[Saved data entries]
■ ■ ■ ■

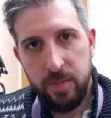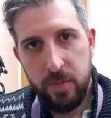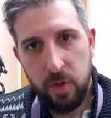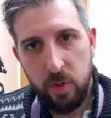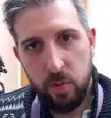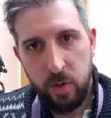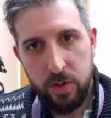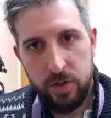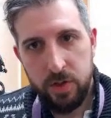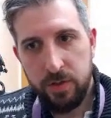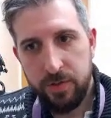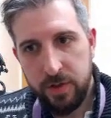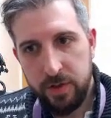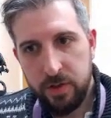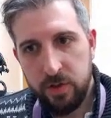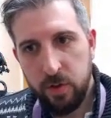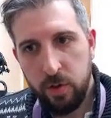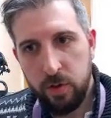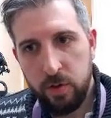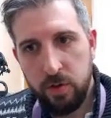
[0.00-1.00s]
once you've
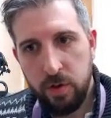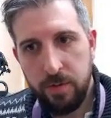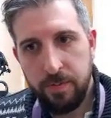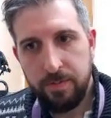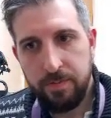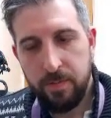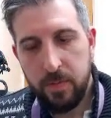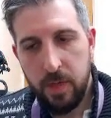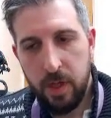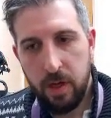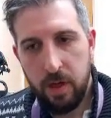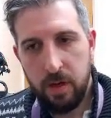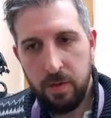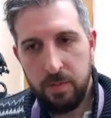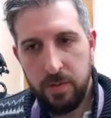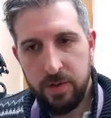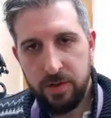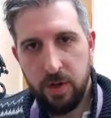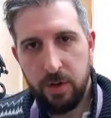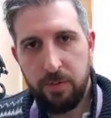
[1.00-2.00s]
installed
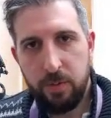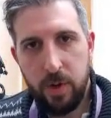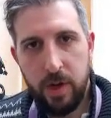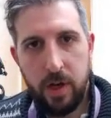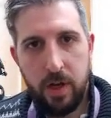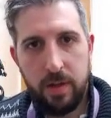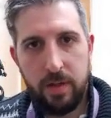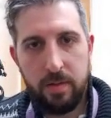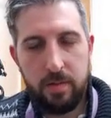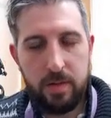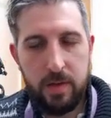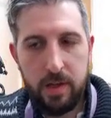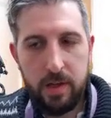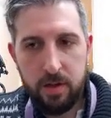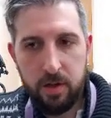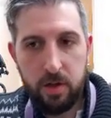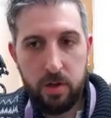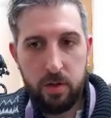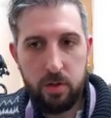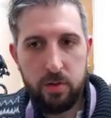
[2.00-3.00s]
the software, that
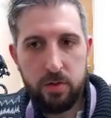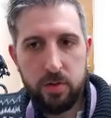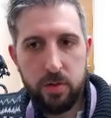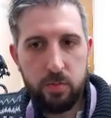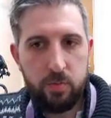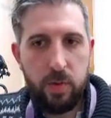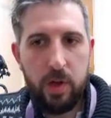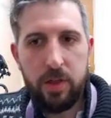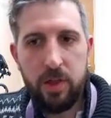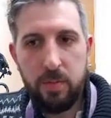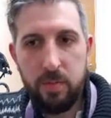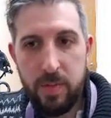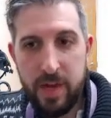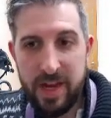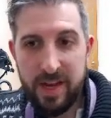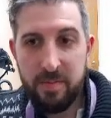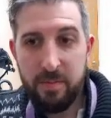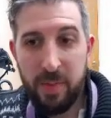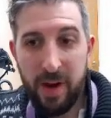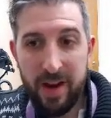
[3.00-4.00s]
you can also run them
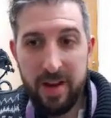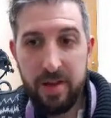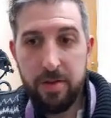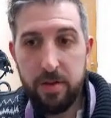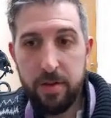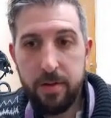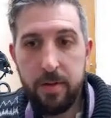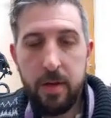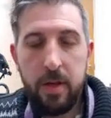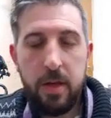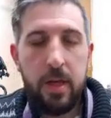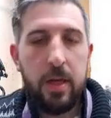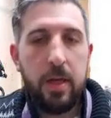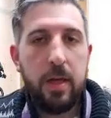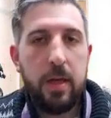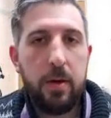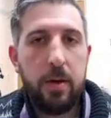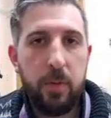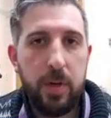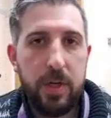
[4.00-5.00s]
in Python,
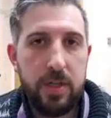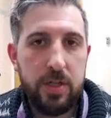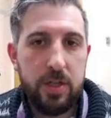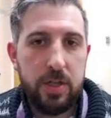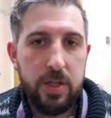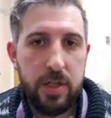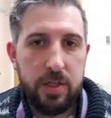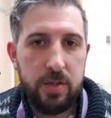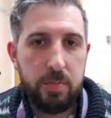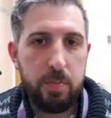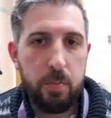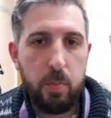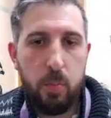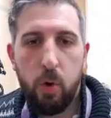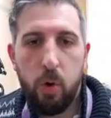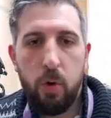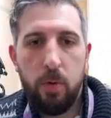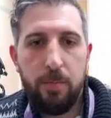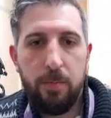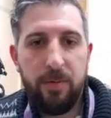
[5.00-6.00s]
which is
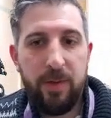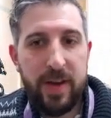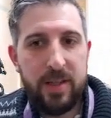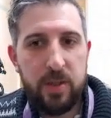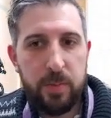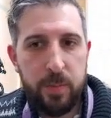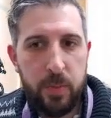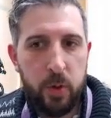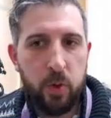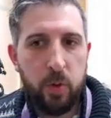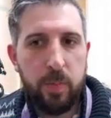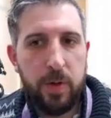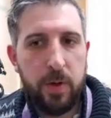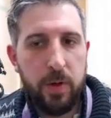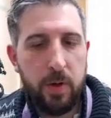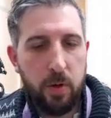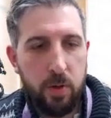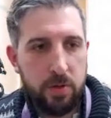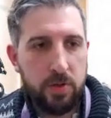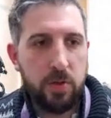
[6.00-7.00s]
more flexible but
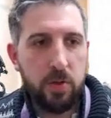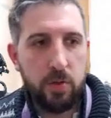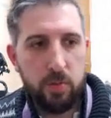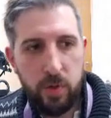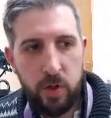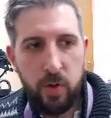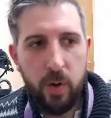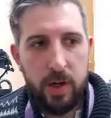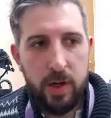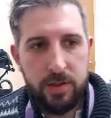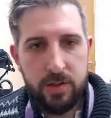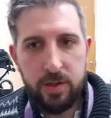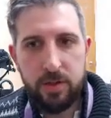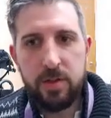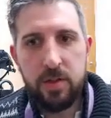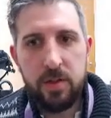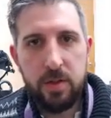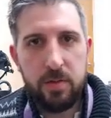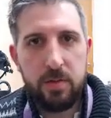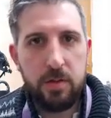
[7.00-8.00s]
also requires you
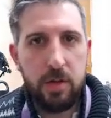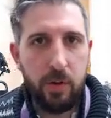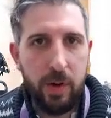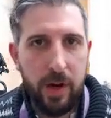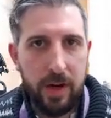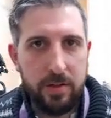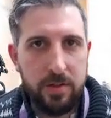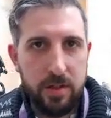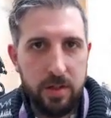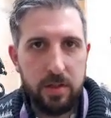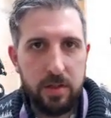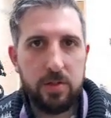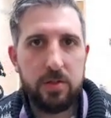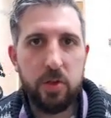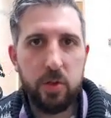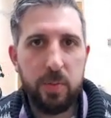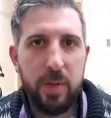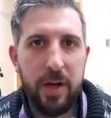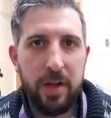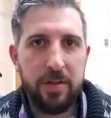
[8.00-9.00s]
to know how to
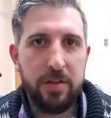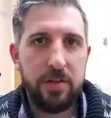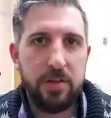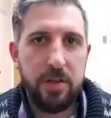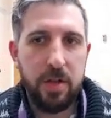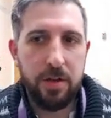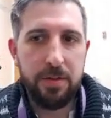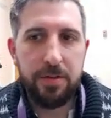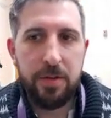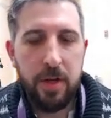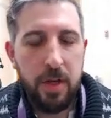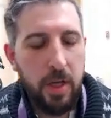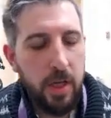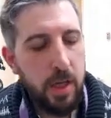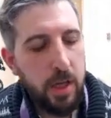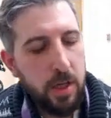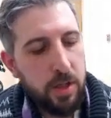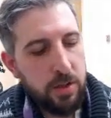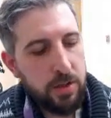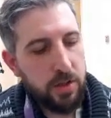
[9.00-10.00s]
do Python stuff.
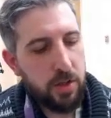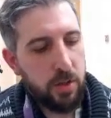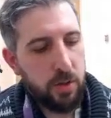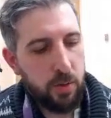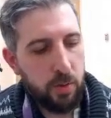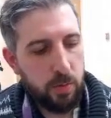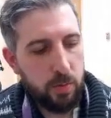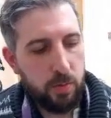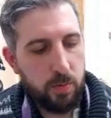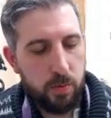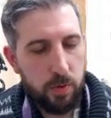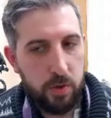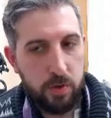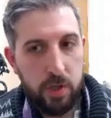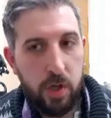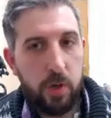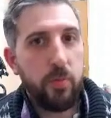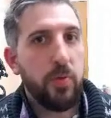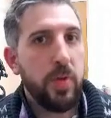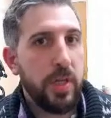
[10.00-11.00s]
So you
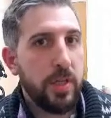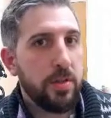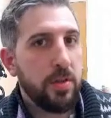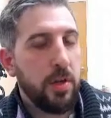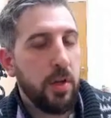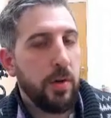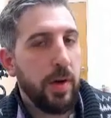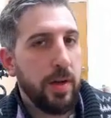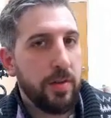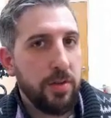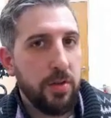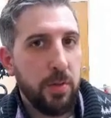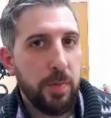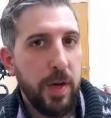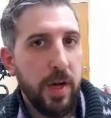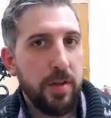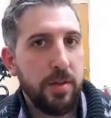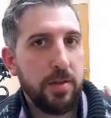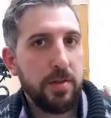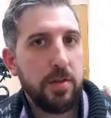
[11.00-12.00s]
don't need to know how to do
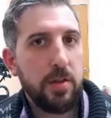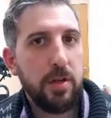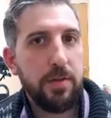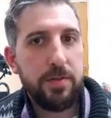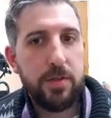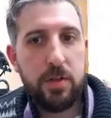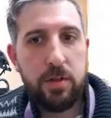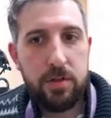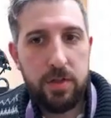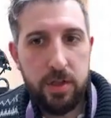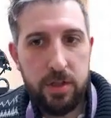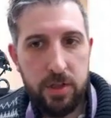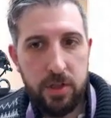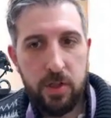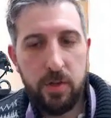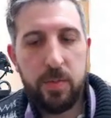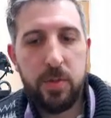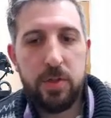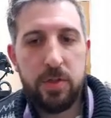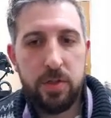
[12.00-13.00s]
Python stuff to use
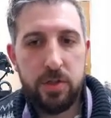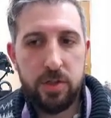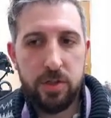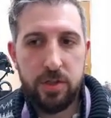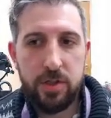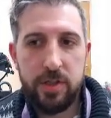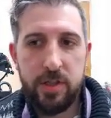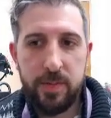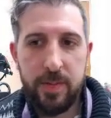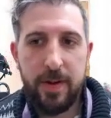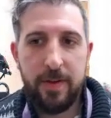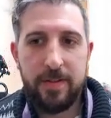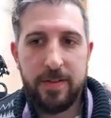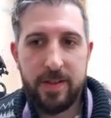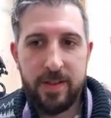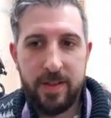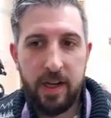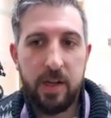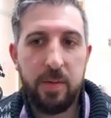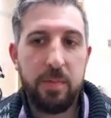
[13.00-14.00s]
eeg-notebooks. You just need to be able to
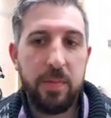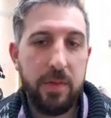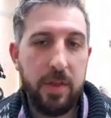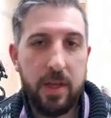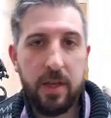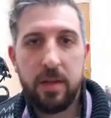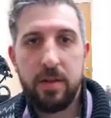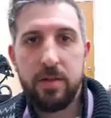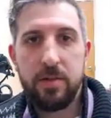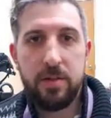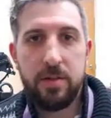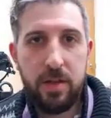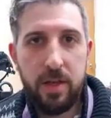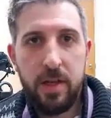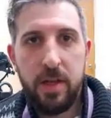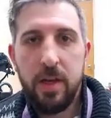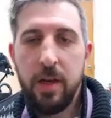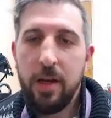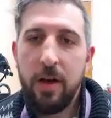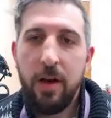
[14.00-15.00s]
type things
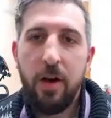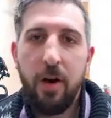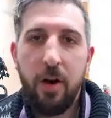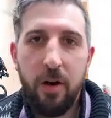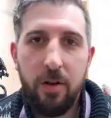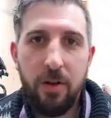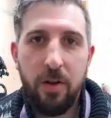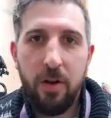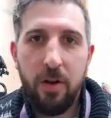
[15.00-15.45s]
on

■ ■ ■ ■

_Problem statement_: Repeat the data word for word. Skip the pictures.

_Problem solution_:
[0.00-1.00s]
once you've
[1.00-2.00s]
installed
[2.00-3.00s]
the software, that
[3.00-4.00s]
you can also run them
[4.00-5.00s]
in Python,
[5.00-6.00s]
which is
[6.00-7.00s]
more flexible but
[7.00-8.00s]
also requires you
[8.00-9.00s]
to know how to
[9.00-10.00s]
do Python stuff.
[10.00-11.00s]
So you
[11.00-12.00s]
don't need to know how to do
[12.00-13.00s]
Python stuff to use
[13.00-14.00s]
eeg-notebooks. You just need to be able to
[14.00-15.00s]
type things
[15.00-15.45s]
on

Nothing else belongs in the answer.